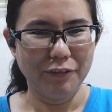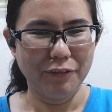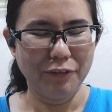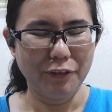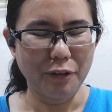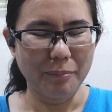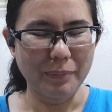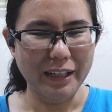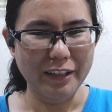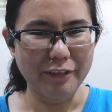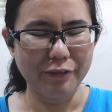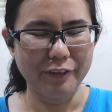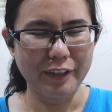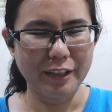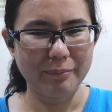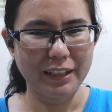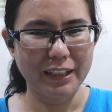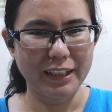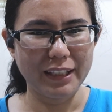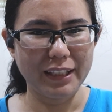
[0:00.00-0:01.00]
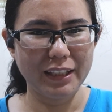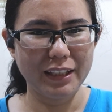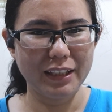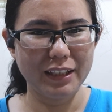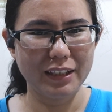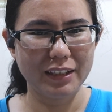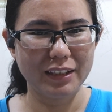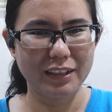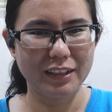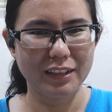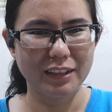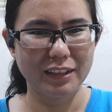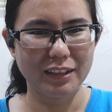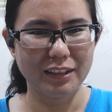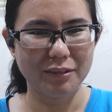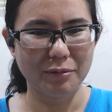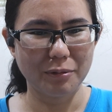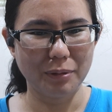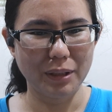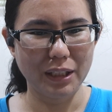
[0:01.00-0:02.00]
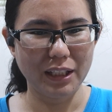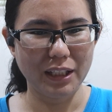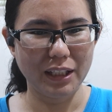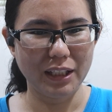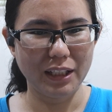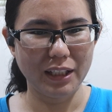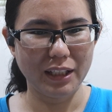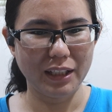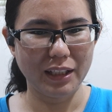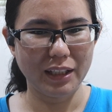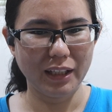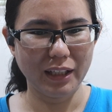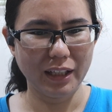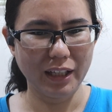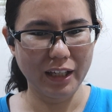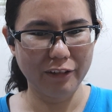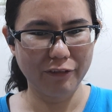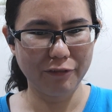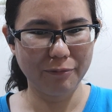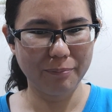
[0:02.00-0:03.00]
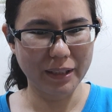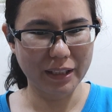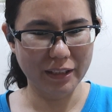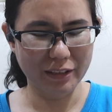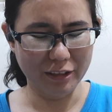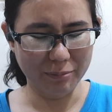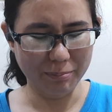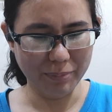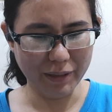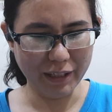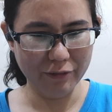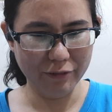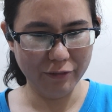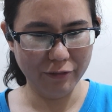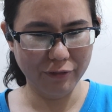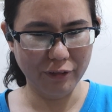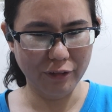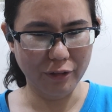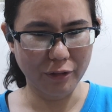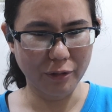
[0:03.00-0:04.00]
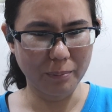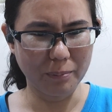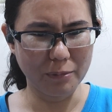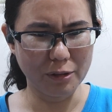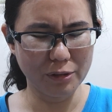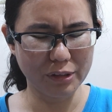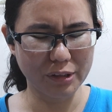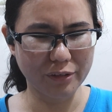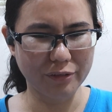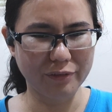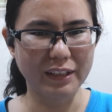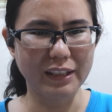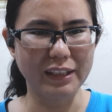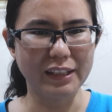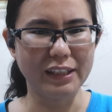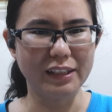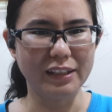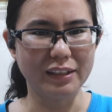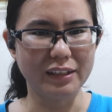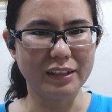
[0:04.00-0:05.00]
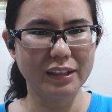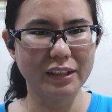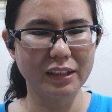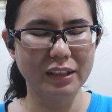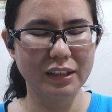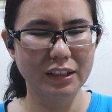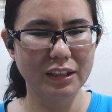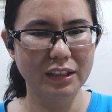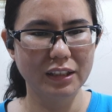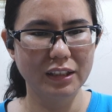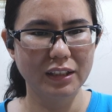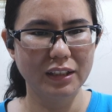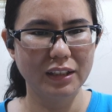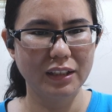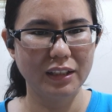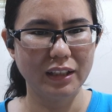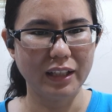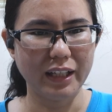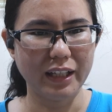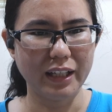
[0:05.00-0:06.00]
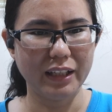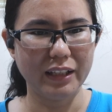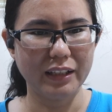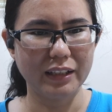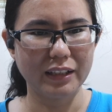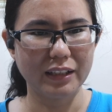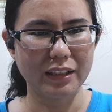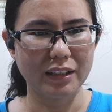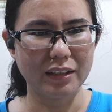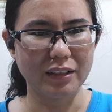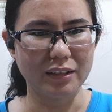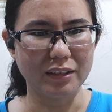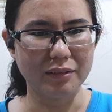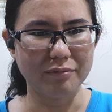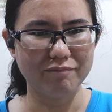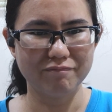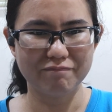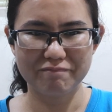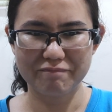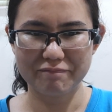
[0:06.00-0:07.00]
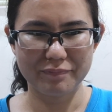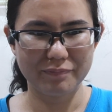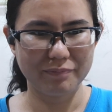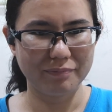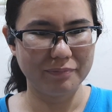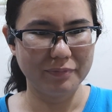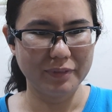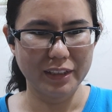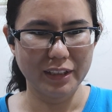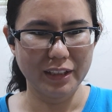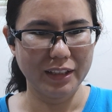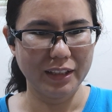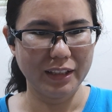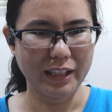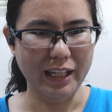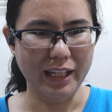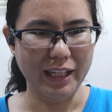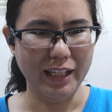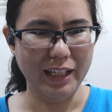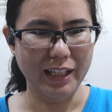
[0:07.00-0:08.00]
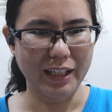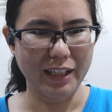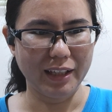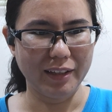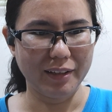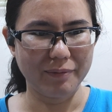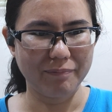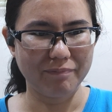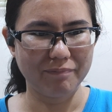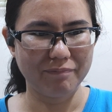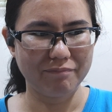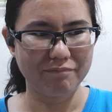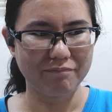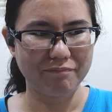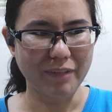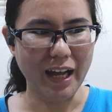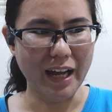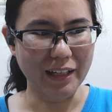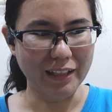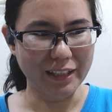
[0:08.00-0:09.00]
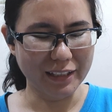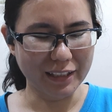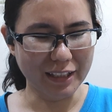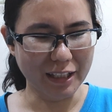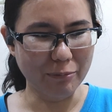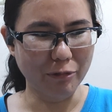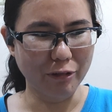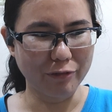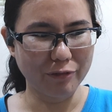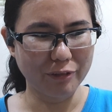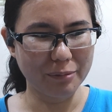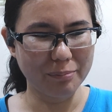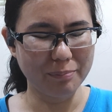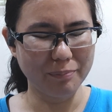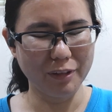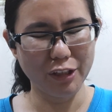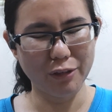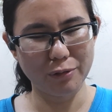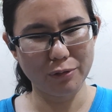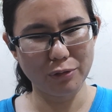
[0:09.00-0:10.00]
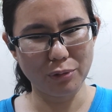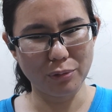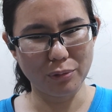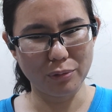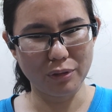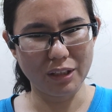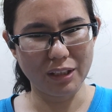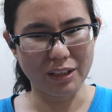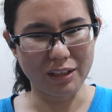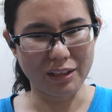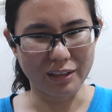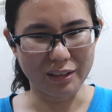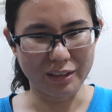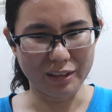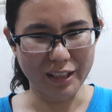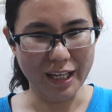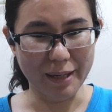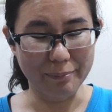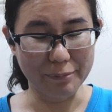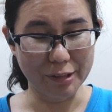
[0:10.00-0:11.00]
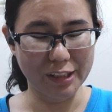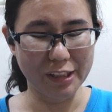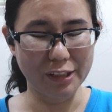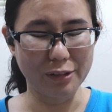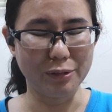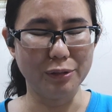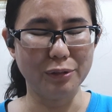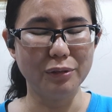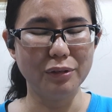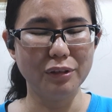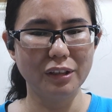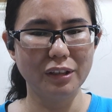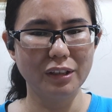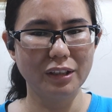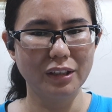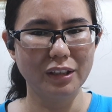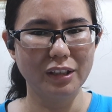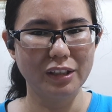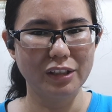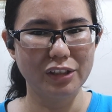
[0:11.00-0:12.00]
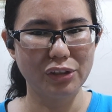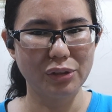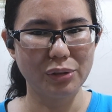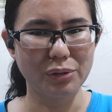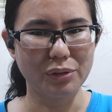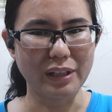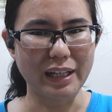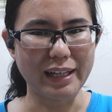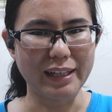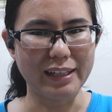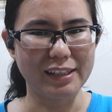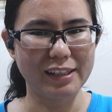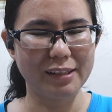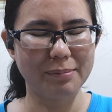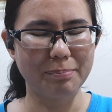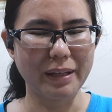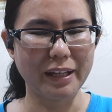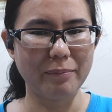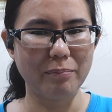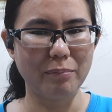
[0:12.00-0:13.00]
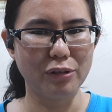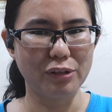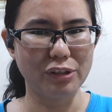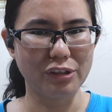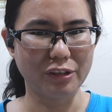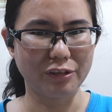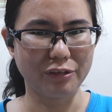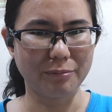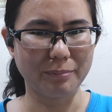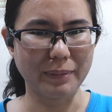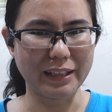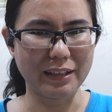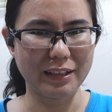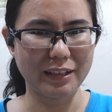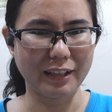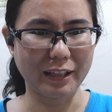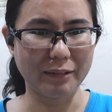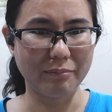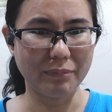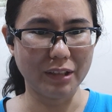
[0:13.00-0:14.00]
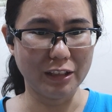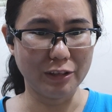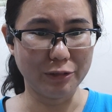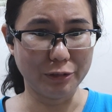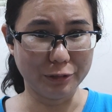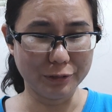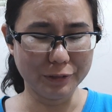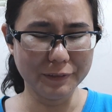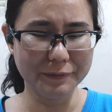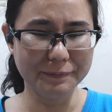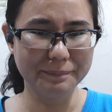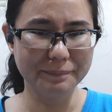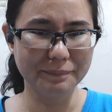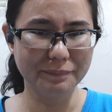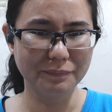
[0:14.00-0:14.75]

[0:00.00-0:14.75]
For my family, we have been apart for most of the year, and they hardly come over due to the MCO. So I spend most of my time alone.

◆ **GOAL OF THE EXERCISE**
Word for word, copy the lines from the one with "[0:04.00-0:05.00]" through the end of the entries above, and do not include any picture.

◆ **PROBLEM SOLUTION**
[0:04.00-0:05.00]
[0:05.00-0:06.00]
[0:06.00-0:07.00]
[0:07.00-0:08.00]
[0:08.00-0:09.00]
[0:09.00-0:10.00]
[0:10.00-0:11.00]
[0:11.00-0:12.00]
[0:12.00-0:13.00]
[0:13.00-0:14.00]
[0:14.00-0:14.75]

[0:00.00-0:14.75]
For my family, we have been apart for most of the year, and they hardly come over due to the MCO. So I spend most of my time alone.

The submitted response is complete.